The Use of Artificial Intelligence in Computed Tomography Image Reconstruction: A Systematic Review
Keywords:
Computed tomography (CT), Artificial Intelligence (AI), Image reconstruction (IN), Machine learning (ML), Deep learning (DL), Dose reductionAbstract
Background
Current image reconstruction techniques in computed tomography (CT) such as filtered back-projection (FBP) and iterative reconstruction
(IR) have limited use in low-dose CT imaging due to poor image quality and reconstruction times not fit for clinical
implementation. Hence, with the increasing need for radiation dose reductions in CT, the use of artificial intelligence (AI) in image
reconstruction has been an area of growing interest.
Aim
The aim of this review is to examine the use of AI in CT image reconstruction and its effectiveness in enabling further dose reductions
through improvements in image quality of low-dose CT images.
Method
A review of the literature from 2016 to 2020 was conducted using the databases Scopus, Ovid MEDLINE, and PubMed. A subsequent
search of several well-known journals was performed to obtain additional information.

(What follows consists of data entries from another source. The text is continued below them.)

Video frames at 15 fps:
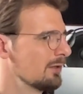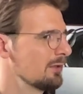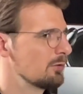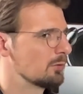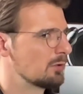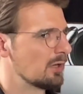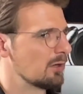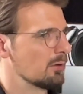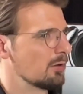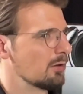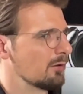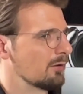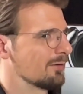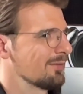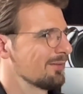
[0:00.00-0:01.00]
You get
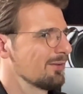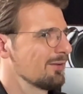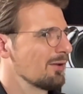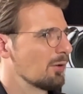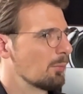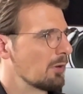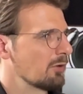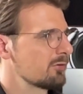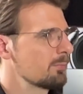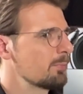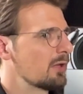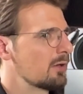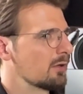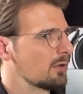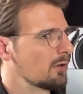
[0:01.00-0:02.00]
a, a much
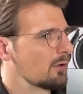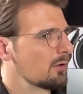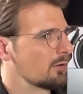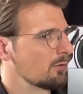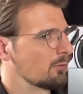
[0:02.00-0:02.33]
better uh,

After careful assessment, articles
were excluded if they were not obtainable from the databases or not available in English.
Results
This review found that deep learning-based algorithms demonstrate promising results in improving the image quality of low-dose
images through noise suppression, artefact reduction, and structure preservation in addition to optimising IR methods.
Conclusion
In conclusion, with the two AI-based CT systems currently in clinical use showing favourable benefits, it is expected that AI algorithms
will continue to proliferate and enable significant dose reductions in CT imaging.